■ Work instructions:
Verbatim output required. Print the data in full.

■ Material provided:

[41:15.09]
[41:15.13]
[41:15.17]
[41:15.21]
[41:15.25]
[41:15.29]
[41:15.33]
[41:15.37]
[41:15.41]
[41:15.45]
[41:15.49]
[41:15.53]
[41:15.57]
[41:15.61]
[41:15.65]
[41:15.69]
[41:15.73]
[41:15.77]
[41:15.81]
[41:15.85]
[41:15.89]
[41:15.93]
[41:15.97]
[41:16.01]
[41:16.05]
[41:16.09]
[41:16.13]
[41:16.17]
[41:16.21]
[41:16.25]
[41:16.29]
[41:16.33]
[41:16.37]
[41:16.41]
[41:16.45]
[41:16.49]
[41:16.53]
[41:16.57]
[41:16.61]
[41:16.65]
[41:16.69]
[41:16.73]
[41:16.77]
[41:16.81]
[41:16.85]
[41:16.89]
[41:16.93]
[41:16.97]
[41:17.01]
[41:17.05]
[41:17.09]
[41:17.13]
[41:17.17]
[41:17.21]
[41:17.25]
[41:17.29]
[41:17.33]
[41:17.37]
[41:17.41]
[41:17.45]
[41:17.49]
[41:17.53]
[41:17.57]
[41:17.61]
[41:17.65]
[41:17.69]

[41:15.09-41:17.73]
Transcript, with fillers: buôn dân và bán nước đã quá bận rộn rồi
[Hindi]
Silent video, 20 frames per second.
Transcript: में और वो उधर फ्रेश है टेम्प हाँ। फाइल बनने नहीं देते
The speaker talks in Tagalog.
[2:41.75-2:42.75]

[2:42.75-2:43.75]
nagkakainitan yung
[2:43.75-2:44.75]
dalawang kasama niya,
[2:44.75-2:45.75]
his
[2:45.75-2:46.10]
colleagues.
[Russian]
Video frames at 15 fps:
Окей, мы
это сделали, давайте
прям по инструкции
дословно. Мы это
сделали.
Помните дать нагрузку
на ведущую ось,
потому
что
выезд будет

■ Written answer:
[41:15.09]
[41:15.13]
[41:15.17]
[41:15.21]
[41:15.25]
[41:15.29]
[41:15.33]
[41:15.37]
[41:15.41]
[41:15.45]
[41:15.49]
[41:15.53]
[41:15.57]
[41:15.61]
[41:15.65]
[41:15.69]
[41:15.73]
[41:15.77]
[41:15.81]
[41:15.85]
[41:15.89]
[41:15.93]
[41:15.97]
[41:16.01]
[41:16.05]
[41:16.09]
[41:16.13]
[41:16.17]
[41:16.21]
[41:16.25]
[41:16.29]
[41:16.33]
[41:16.37]
[41:16.41]
[41:16.45]
[41:16.49]
[41:16.53]
[41:16.57]
[41:16.61]
[41:16.65]
[41:16.69]
[41:16.73]
[41:16.77]
[41:16.81]
[41:16.85]
[41:16.89]
[41:16.93]
[41:16.97]
[41:17.01]
[41:17.05]
[41:17.09]
[41:17.13]
[41:17.17]
[41:17.21]
[41:17.25]
[41:17.29]
[41:17.33]
[41:17.37]
[41:17.41]
[41:17.45]
[41:17.49]
[41:17.53]
[41:17.57]
[41:17.61]
[41:17.65]
[41:17.69]

[41:15.09-41:17.73]
Transcript, with fillers: buôn dân và bán nước đã quá bận rộn rồi
[Hindi]
Silent video, 20 frames per second.
Transcript: में और वो उधर फ्रेश है टेम्प हाँ। फाइल बनने नहीं देते
The speaker talks in Tagalog.
[2:41.75-2:42.75]

[2:42.75-2:43.75]
nagkakainitan yung
[2:43.75-2:44.75]
dalawang kasama niya,
[2:44.75-2:45.75]
his
[2:45.75-2:46.10]
colleagues.
[Russian]
Video frames at 15 fps:
Окей, мы
это сделали, давайте
прям по инструкции
дословно. Мы это
сделали.
Помните дать нагрузку
на ведущую ось,
потому
что
выезд будет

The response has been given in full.